The Wall Street rating agency Moody’s predicts the number of four-year, nonprofit colleges closing annually will triple in the next few years, while mergers will more than double. Between 2004 and 2014, the nation averaged about five closings and two to three mergers per year, the agency said.

“These small colleges are particularly vulnerable because they often don’t have the philanthropy and liquidity to keep going,” said Moody’s analyst Kim Tuby. She said families are becoming increasingly price sensitive and want a college that can demonstrate a return on their tuition investment.

Many small, private colleges are actually thriving, and some education leaders see Moody’s forecast as overly pessimistic. Experts point to schools like Hendrix College in Conway, Arkansas, where enrollment has climbed more than 30 percent since 2005, to 1,350 in 2014, even as tuition has doubled.
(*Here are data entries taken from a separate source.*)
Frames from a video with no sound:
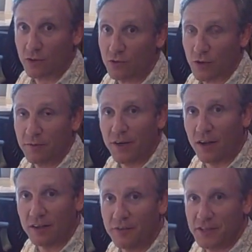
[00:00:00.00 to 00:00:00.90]
driven
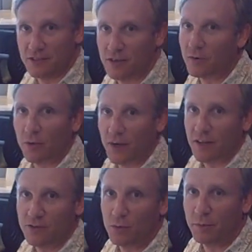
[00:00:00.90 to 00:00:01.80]
all of these different
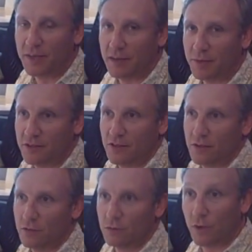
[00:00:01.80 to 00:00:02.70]
routes, we'll be able to
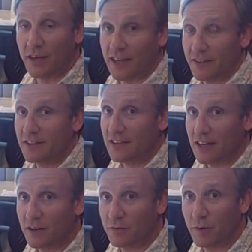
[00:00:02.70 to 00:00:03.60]
look at the
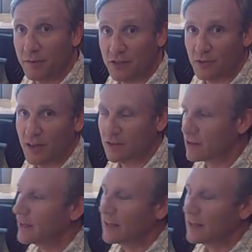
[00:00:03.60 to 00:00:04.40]
data from these routes.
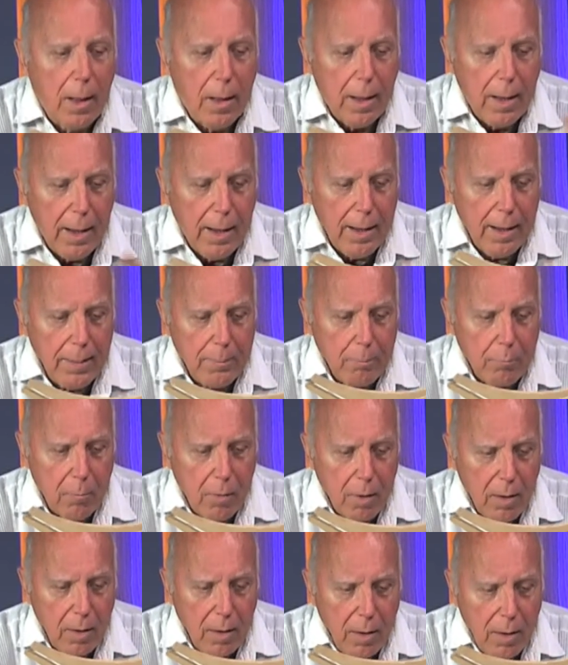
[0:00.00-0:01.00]
And
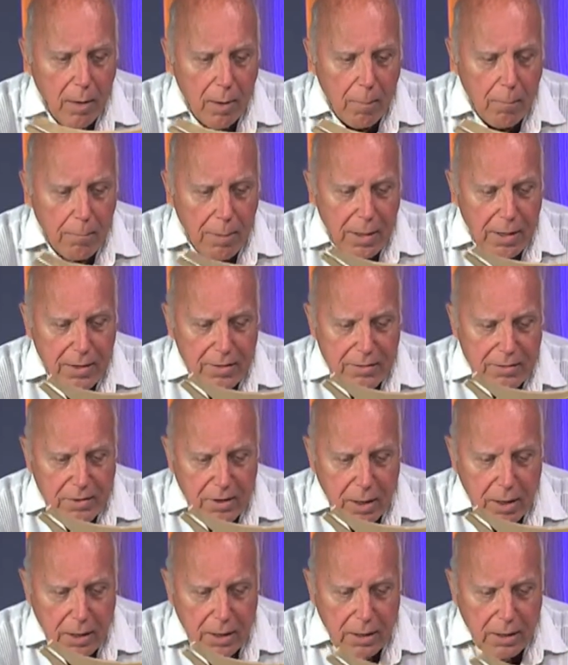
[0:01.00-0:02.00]
by
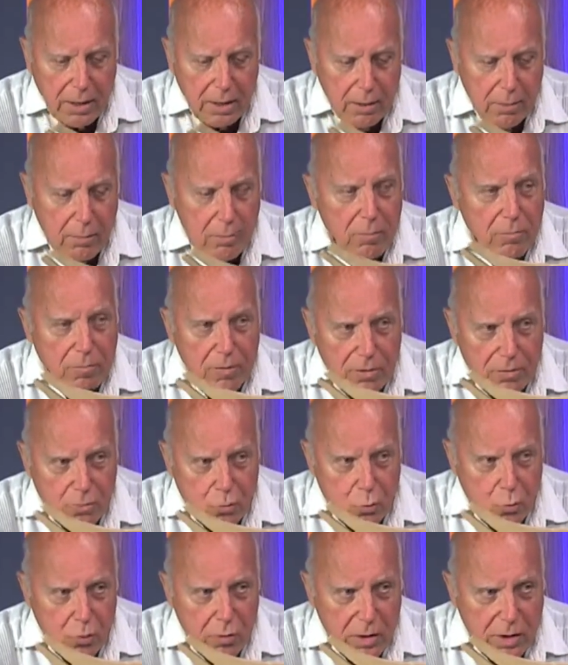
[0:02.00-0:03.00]
assigning the
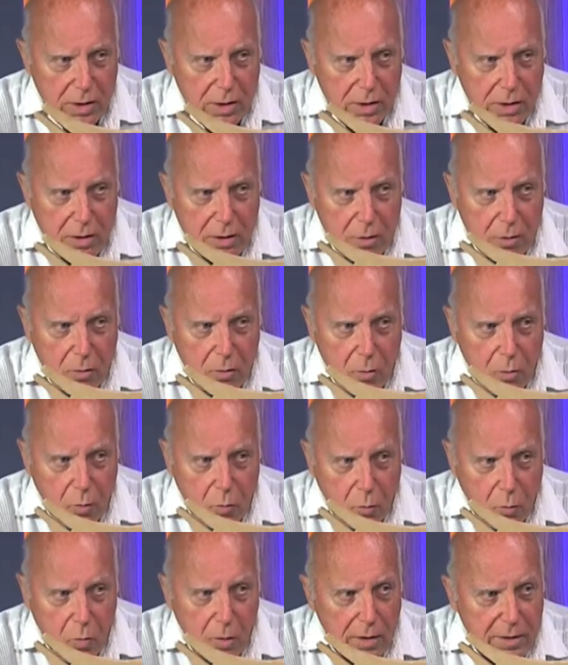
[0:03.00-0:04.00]
three
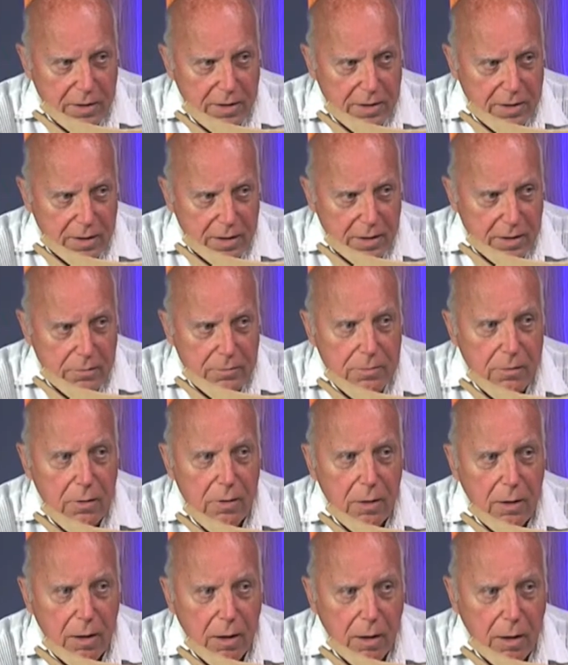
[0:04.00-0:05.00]
quantities
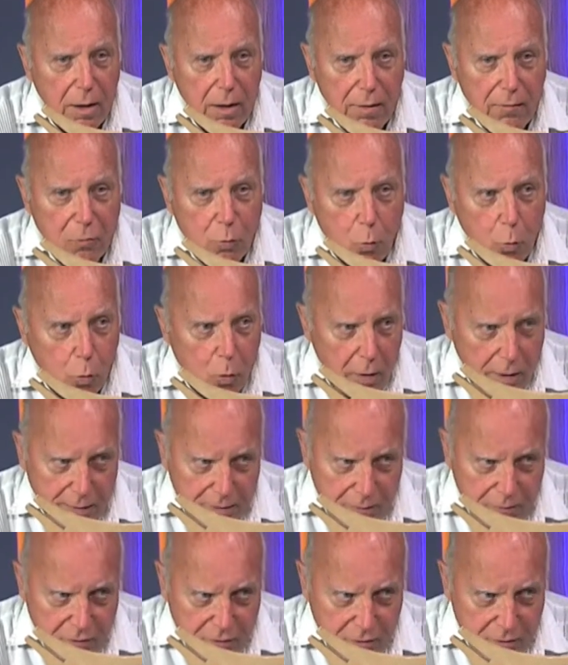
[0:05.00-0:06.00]
of
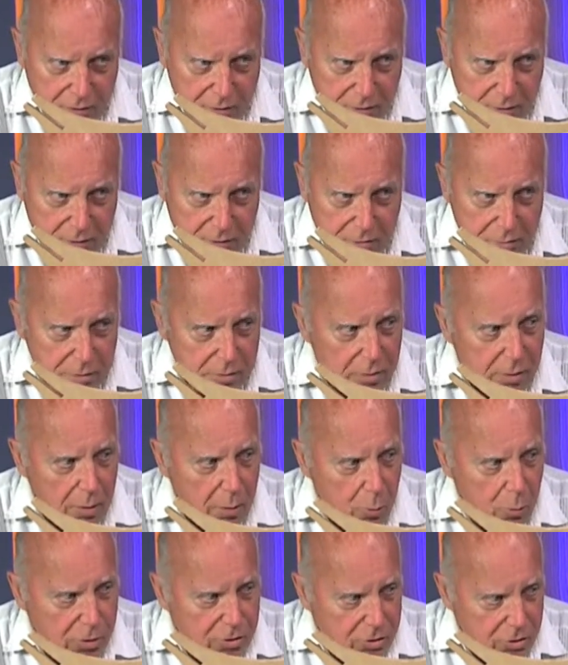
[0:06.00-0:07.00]
quantum physics,
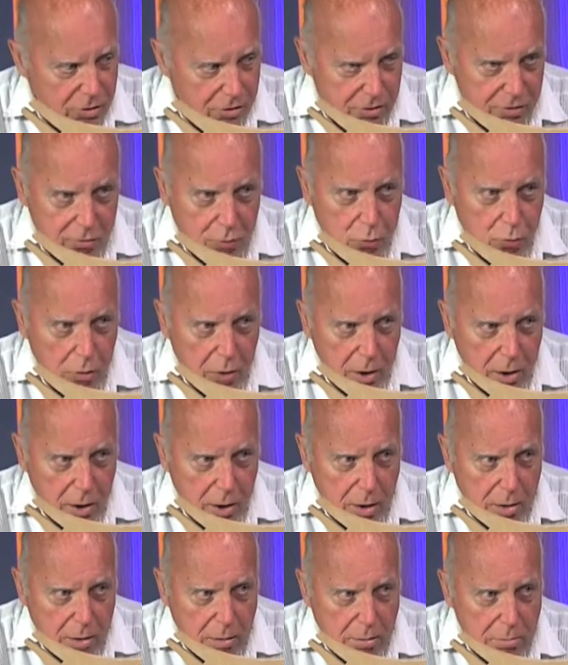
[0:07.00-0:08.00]
which are the
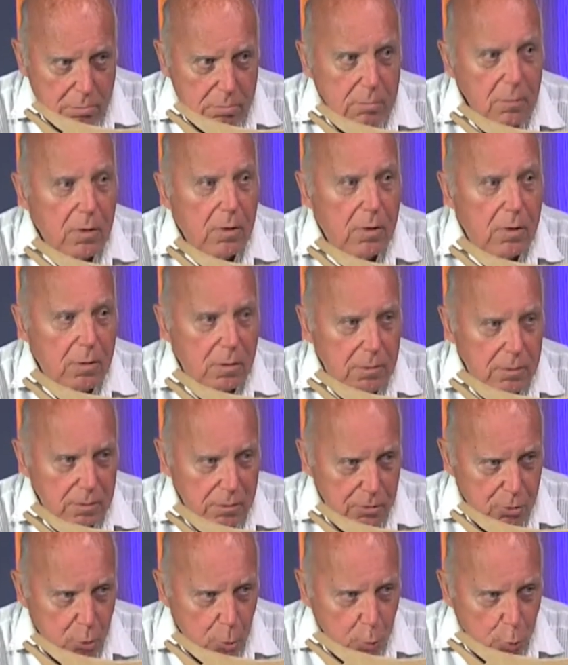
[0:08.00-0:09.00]
strong,
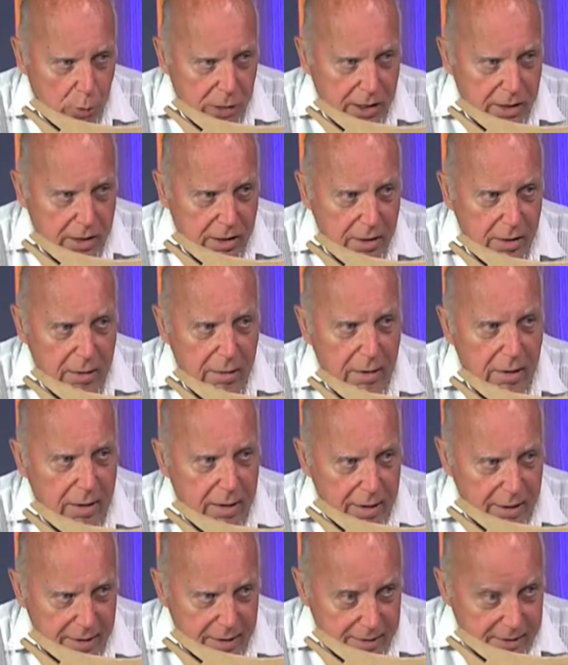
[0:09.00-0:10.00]
the weak,
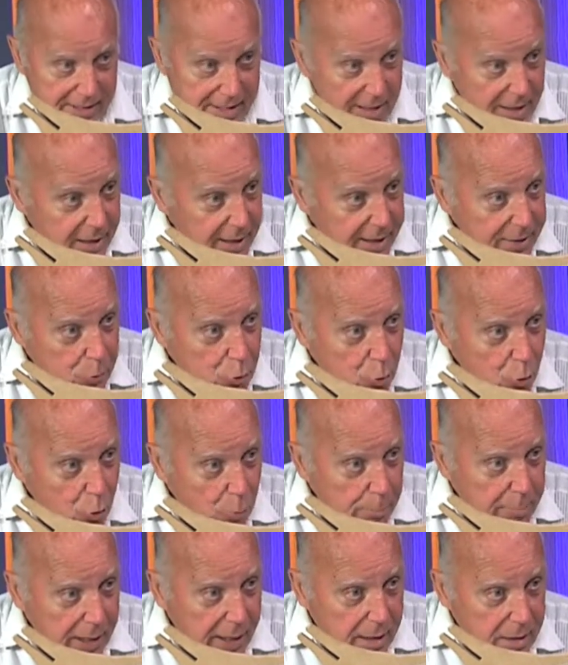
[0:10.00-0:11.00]
and the
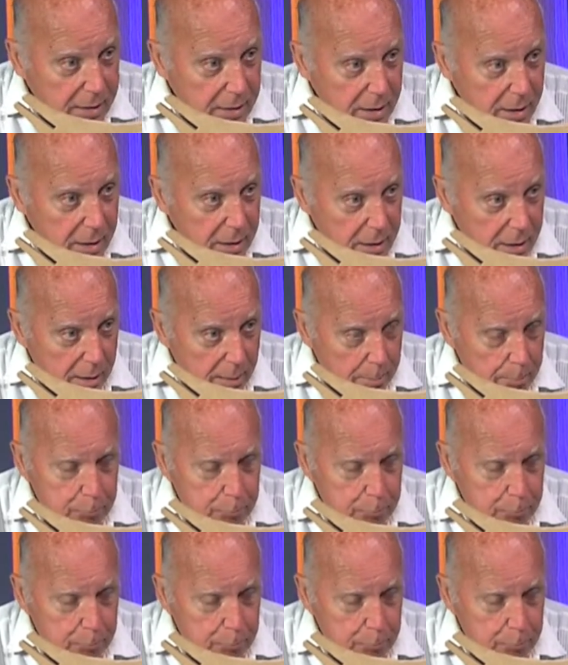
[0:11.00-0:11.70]
electromagnetic,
Still, students are increasingly being drawn to larger urban campuses rather than smaller colleges in suburban or rural areas, said Susan Pierce, former president of the University of Puget Sound in Washington and a consultant to college presidents and boards. Also, a growing number of college students need substantial financial aid, she said, which cuts into schools’ bottom line.

Dowling, named after its chief benefactor, philanthropist Robert Dowling, opened in 1968. It has two campuses on eastern Long Island, but its primary home is in the hamlet of Oakdale on land once owned by William K. Vanderbilt, grandson of Commodore Cornelius Vanderbilt, the railroad magnate. An ornate mansion built in 1901 is the centerpiece of the campus and looks out on the Connetquot River.

Dowling’s enrollment peaked at 6,379 in 2005 but dropped to 2,453 by the fall of 2014. Tuition and fees have climbed steadily, from $22,530 in 2004-05 for in-state students to $44,672 in 2014-15.

The Middle States Commission on Higher Education has informed Dowling it is in danger of losing its accreditation and is reviewing the school’s status. Dowling announced this month it is negotiating with an “academic affiliation partner” in a bid to survive.

Inserra would not comment on the negotiations but spoke about programs the college is exploring to attract students, including a new course on drones.

“Aviation is one of the niches we provide and do very well,” he said, adding that Dowling, like others, is “coming to grips to understanding the role of private colleges in this marketplace of higher education.”

Dowling students remain optimistic.

“I wasn’t too worried about it,” said freshman Mcandre Pierre, of New York City, who likes the intimate class settings the college provides. “I figured they would work around it.”

Carly Lange, a freshman working in the college bookstore, said she is confident the school her parents attended will survive. “I didn’t really think anything about it” when applying, she said. “It was smaller, and I heard a lot of great reviews about the teaching program.”

An analysis of hundreds of colleges and universities released in 2014 by the management consulting firm Bain & Co. found that 43 percent were on an “unsustainable financial path,” up from a third in 2012.

All kinds of schools are under pressure, and even public universities such as the University of Georgia have consolidated campuses to cut costs, said Jeff Denneen, head of Bain’s higher education practice. But small, private colleges are particularly vulnerable, he said, partly because their sticker prices tend to be higher.

David Warren, president of the National Association of Independent Colleges and Universities and the former president of Ohio Wesleyan University, noted that even if the Moody’s numbers are accurate, the closings amount to less than 1 percent of all small colleges.

“I do think we will see more mergers and that will play to strengths of some institutions,” he said. “Doubling and tripling of closures and mergers does not strike me as an accurate projection. Mergers take an incredible amount of time. We don’t see them moving at the speed Moody’s has predicted.”